Same class loaded again and again

A rare phenomenon, but a very large problem when it occurs, is the repeated loading of the same class, which does not appear to be present twice in the memory. What many forget is that classes are garbage collected too, in all three large JVMs. The Hotspot JVM does this only during a major GC, whereas both IBM and JRockit can do so during every GC. Therefore, if a class is used for only a short time, it can be removed from the memory again immediately. Loading a class is not exactly cheap and usually not optimized for concurrency. If the same class is loaded by multiple threads, Java synchronizes these threads. In one real world case, the classes of a script framework (bean shell) were loaded and garbage collected repeatedly because they were used for only a short time and the system was under load. Since this took place in multiple threads, the class loader was quickly identified as the bottleneck once analyzed under load. However, the development took place exclusively on the Hotspot JVM, so this problem was not discovered until it was deployed in production.

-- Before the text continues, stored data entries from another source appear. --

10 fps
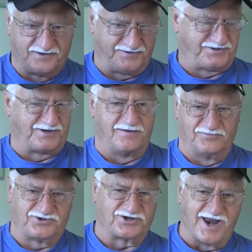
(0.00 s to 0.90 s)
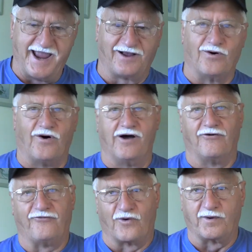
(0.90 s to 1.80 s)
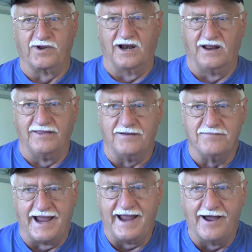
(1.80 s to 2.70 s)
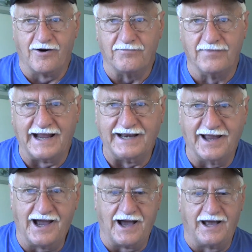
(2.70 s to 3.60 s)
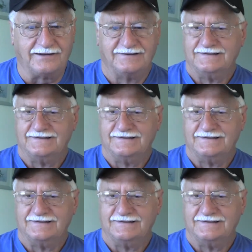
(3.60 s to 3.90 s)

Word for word: some snake oil formula that may help, may not.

In case of the Hotspot JVM this specific problem will only occur under load and memory pressure as it requires a major GC, whereas in the IBM JVM or JRockit this can already happen under moderate load. The class might not even survive the first garbage collection!

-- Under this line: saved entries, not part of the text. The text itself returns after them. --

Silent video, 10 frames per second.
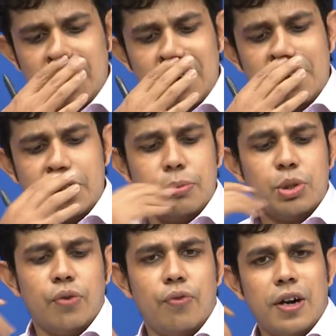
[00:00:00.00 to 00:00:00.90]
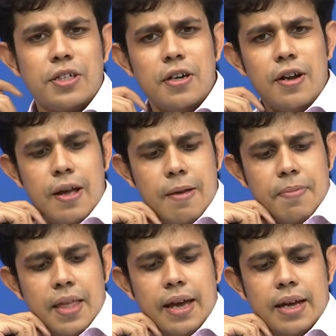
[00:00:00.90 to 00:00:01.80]
distribution function,
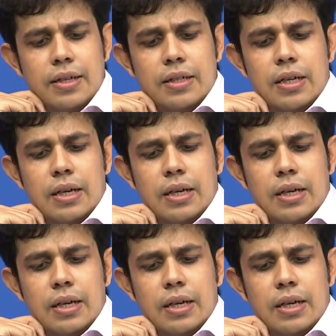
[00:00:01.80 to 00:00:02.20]
and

Incorrect implementation of equal and hashcode

The relationship between the hashcode method and memory problems is not obvious at first glance. However, if we consider where the hashcode method is of high importance this becomes clearer.

The hashcode and equals methods are used within hash maps to insert and find objects based on their key. However, if the implementation of the operator is faulty, existing entries are not found and new ones keep being added.

While the collection responsible for the memory problem can be identified very quickly, it may be difficult to determine why the problem occurs. We had this case at several customers. One of them had to restart his server every couple of hours even though it was configured to ran at 40GB! After fixing the problem they ran quite happily with 800MB.

A heap dump – even if complete information on the objects is available – rarely helps in this case. One would simply have to analyze too many objects to identify the problem. In this case, the best variant is to test comparative operators proactively, in order to avoid such problems. There are a few free frameworks (such as http://code.google.com/p/equalsverifier/) that ensure that equals and hash code confirm to the contract.

Conclusion

High memory usage is still one of the most frequent problems that we see and they often have performance implications. However most of them can be identified rather quickly with today’s tools. In the next installment of this series I will talk about how to tune your GC for optimal performance, provided you do not suffer from memory leaks or the problems mentioned in this blog.